Hedefler konusundaki bakış açım da benzer şekilde kökünden değişti. Özümsemek için elbette pratik yapmanın önemi azımsanamaz, yine de henüz bu aşamada teorisi son derece içime sinmiş durumda.


Aslında çok basit.


Hedeflere değil, değerlere odaklanmak.


Değerlerim ne?
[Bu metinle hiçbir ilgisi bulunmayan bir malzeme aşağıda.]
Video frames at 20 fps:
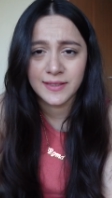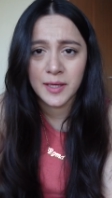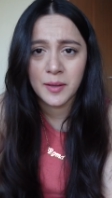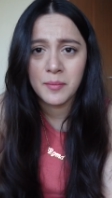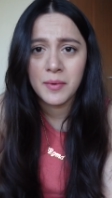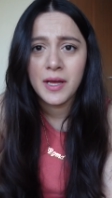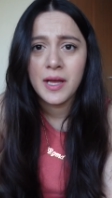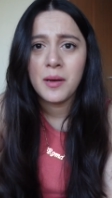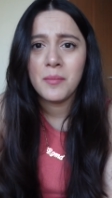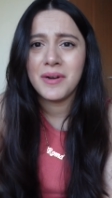
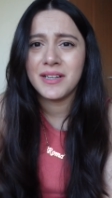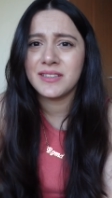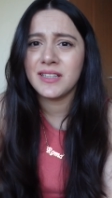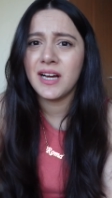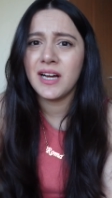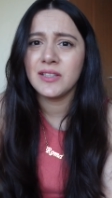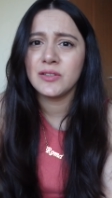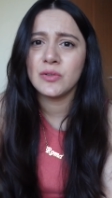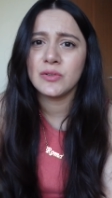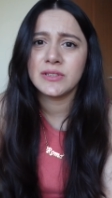them, but
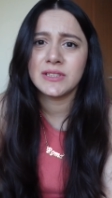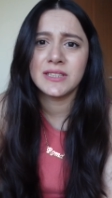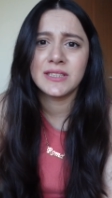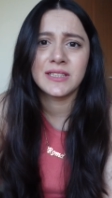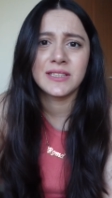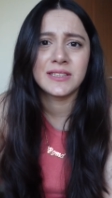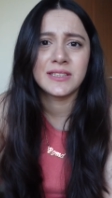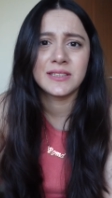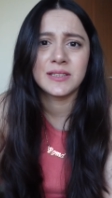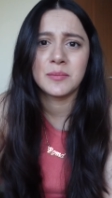I don't think
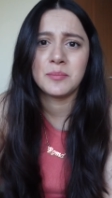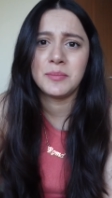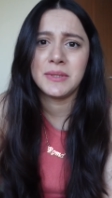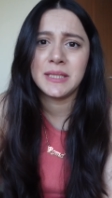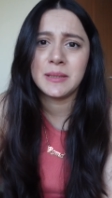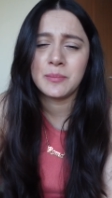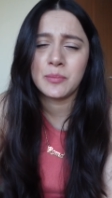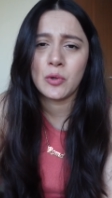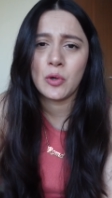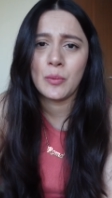it is a
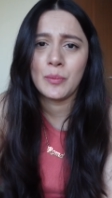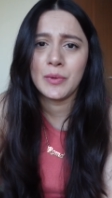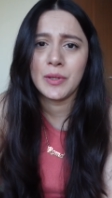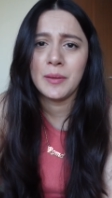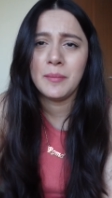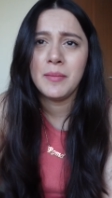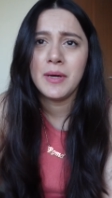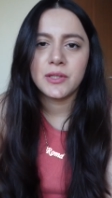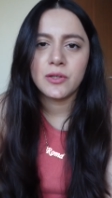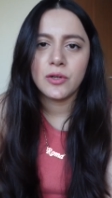big
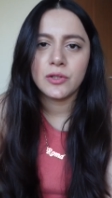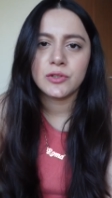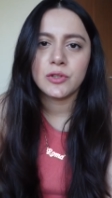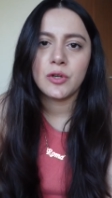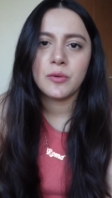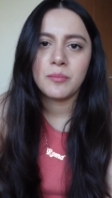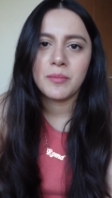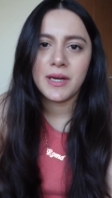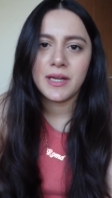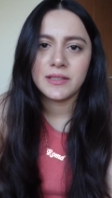problem because
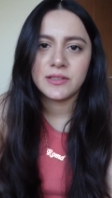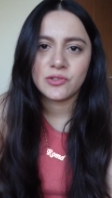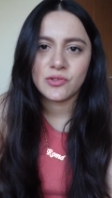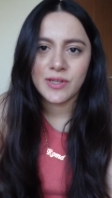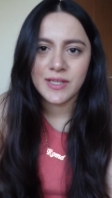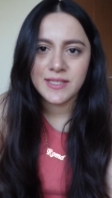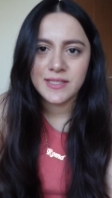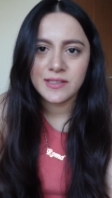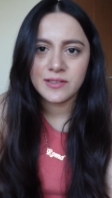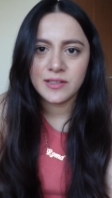on my
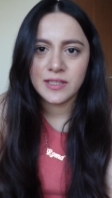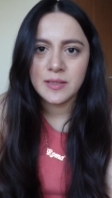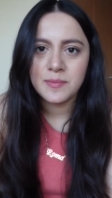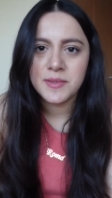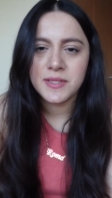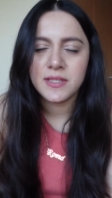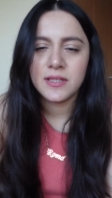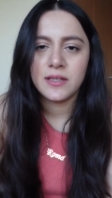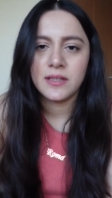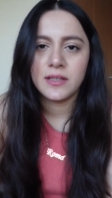
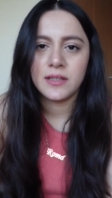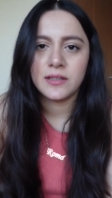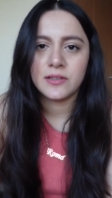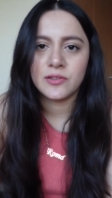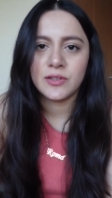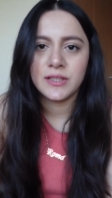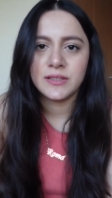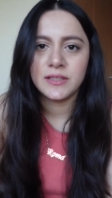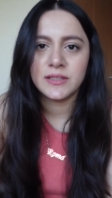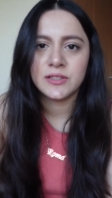transcripts,
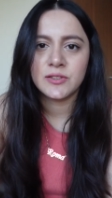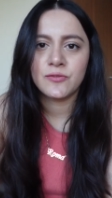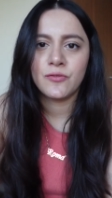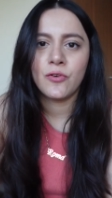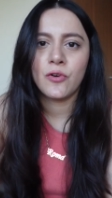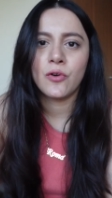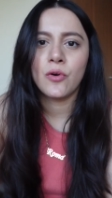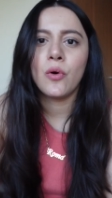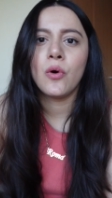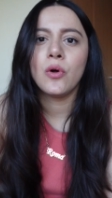credits
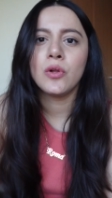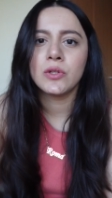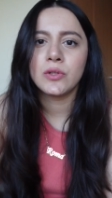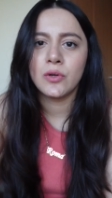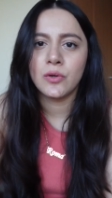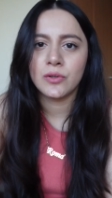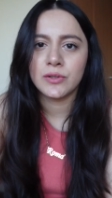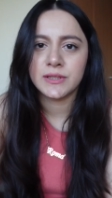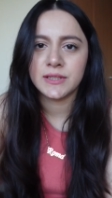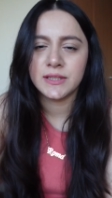for all
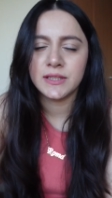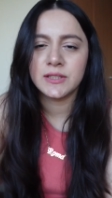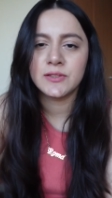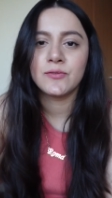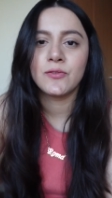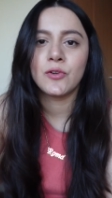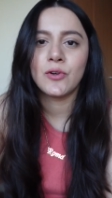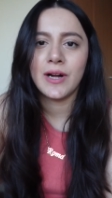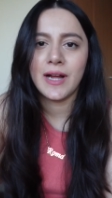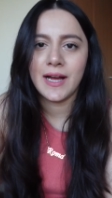courses
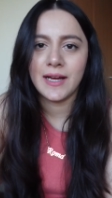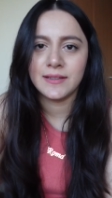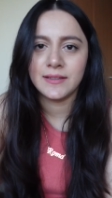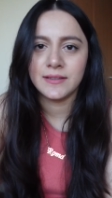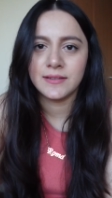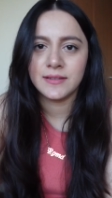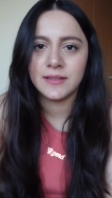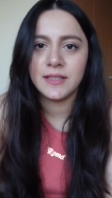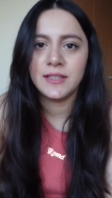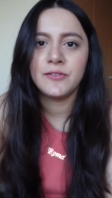were
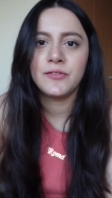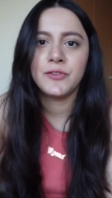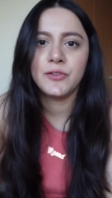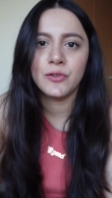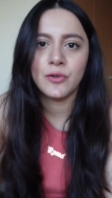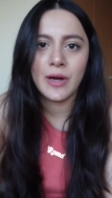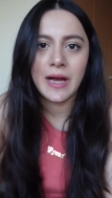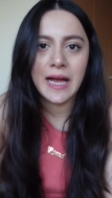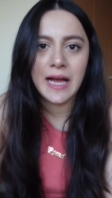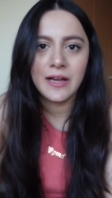added. If
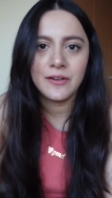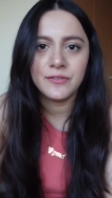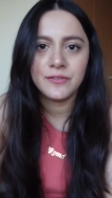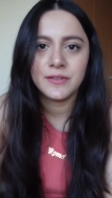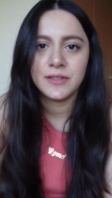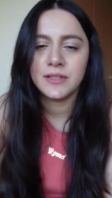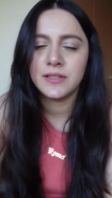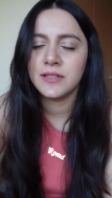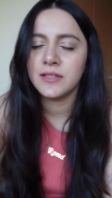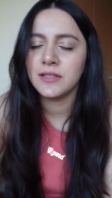you have
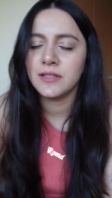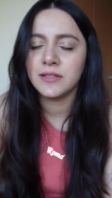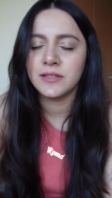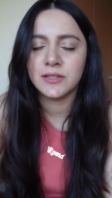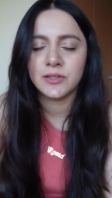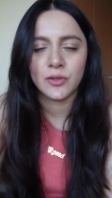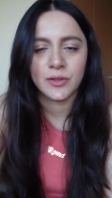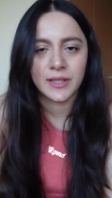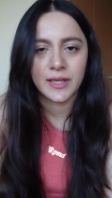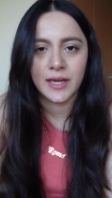
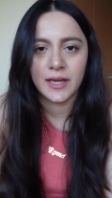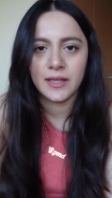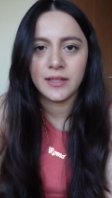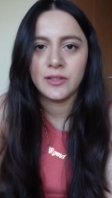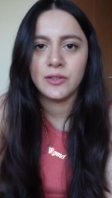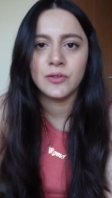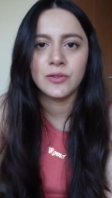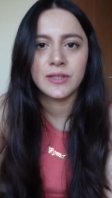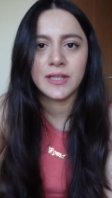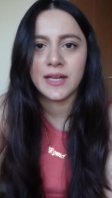it's okay
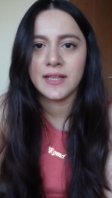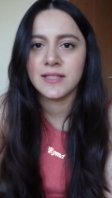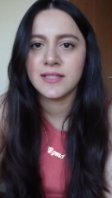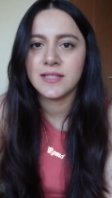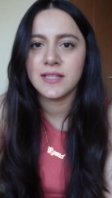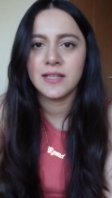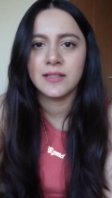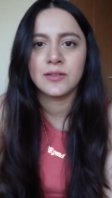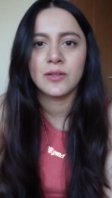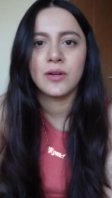you can
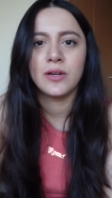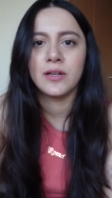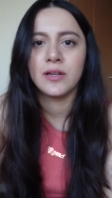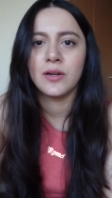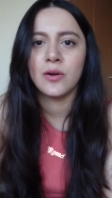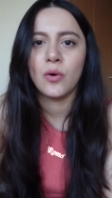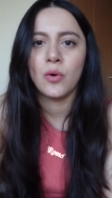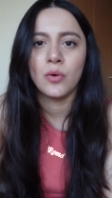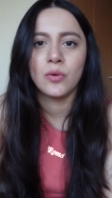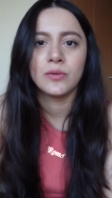send
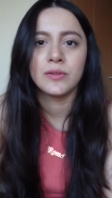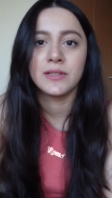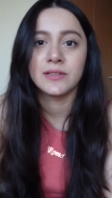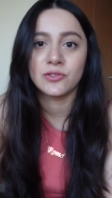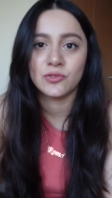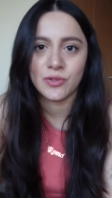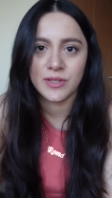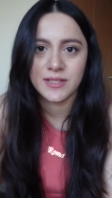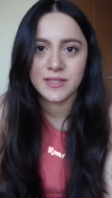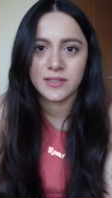uh, only
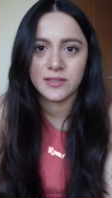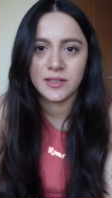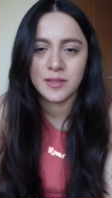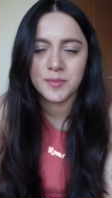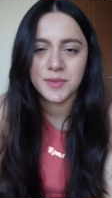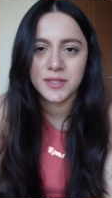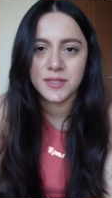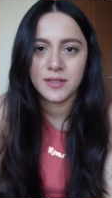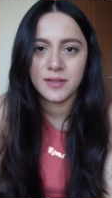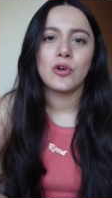
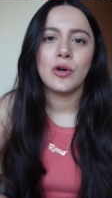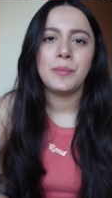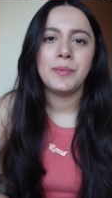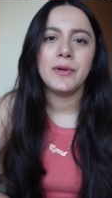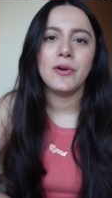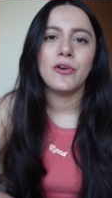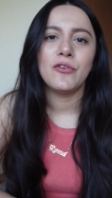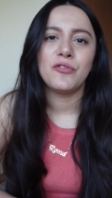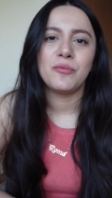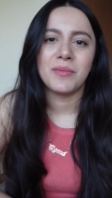transcripts copy
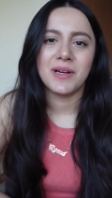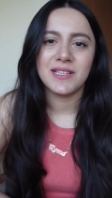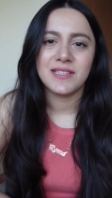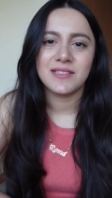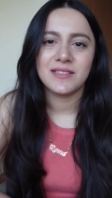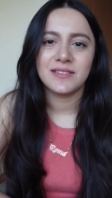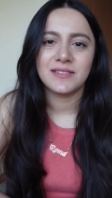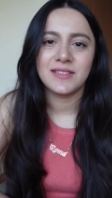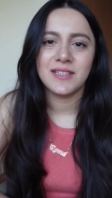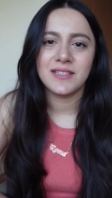of
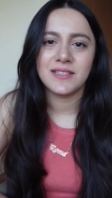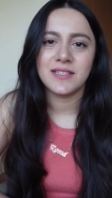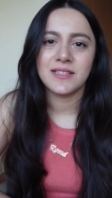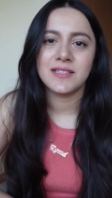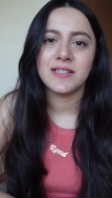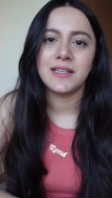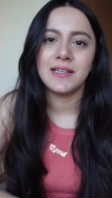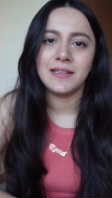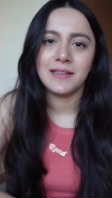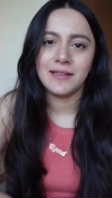master
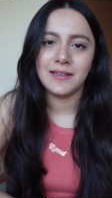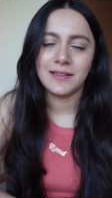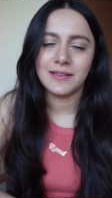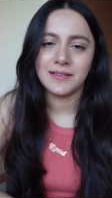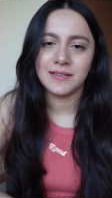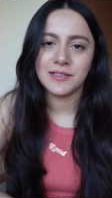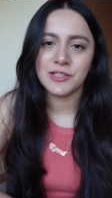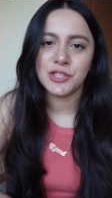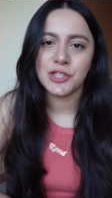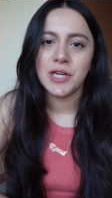thesis in
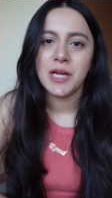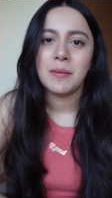english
Önceliklerimin ne olmasını istiyorum?

Nasıl bir insana dönüşmeliyim ki, değerlerimi, önceliklerimi gerçekleştirmem kolay olsun?

Dönüşmek istediğim bu insan, bu hedeflere ulaşmak için ne gibi özellikler yeterlilikler geliştirmelidir?


Örnek üzerinden gidelim.

Flamanca konuşan biri olmak istiyorum.

Böyle bir insan olmak için Flamanca seviyemi B2’ye getirmem lazım. 

Peki bunun için neye ihtiyacım var?

Disiplinli bir çalışma planına - her gün yarım saat elimdeki uygulama ile Flamanca çalışmalı, her gün 10 kelime öğrenmeliyim. 


Gibi… Örnekler çoğaltılabilir. 

Flamanca çalışmak hedef olmaktan çıkıp araç haline dönüşür ve o aracı kullanarak asıl önceliğin olan “dönüşmek istediğin insan - burada Flamanca konuşabilen insan” hedefin olur.


Peki tamam aynı bokun laciverti. Bakalım göreceğiz bu aracı hayata geçirince nasıl bir gelişim göstereceğim. Neyse ben gidem de Flamanca çalışam.

2 yorum:

deeptone dedi ki...

pekiiiiii :)

Okuyanguzel dedi ki...

2024 yılının çok güzel geçmesini dilerim.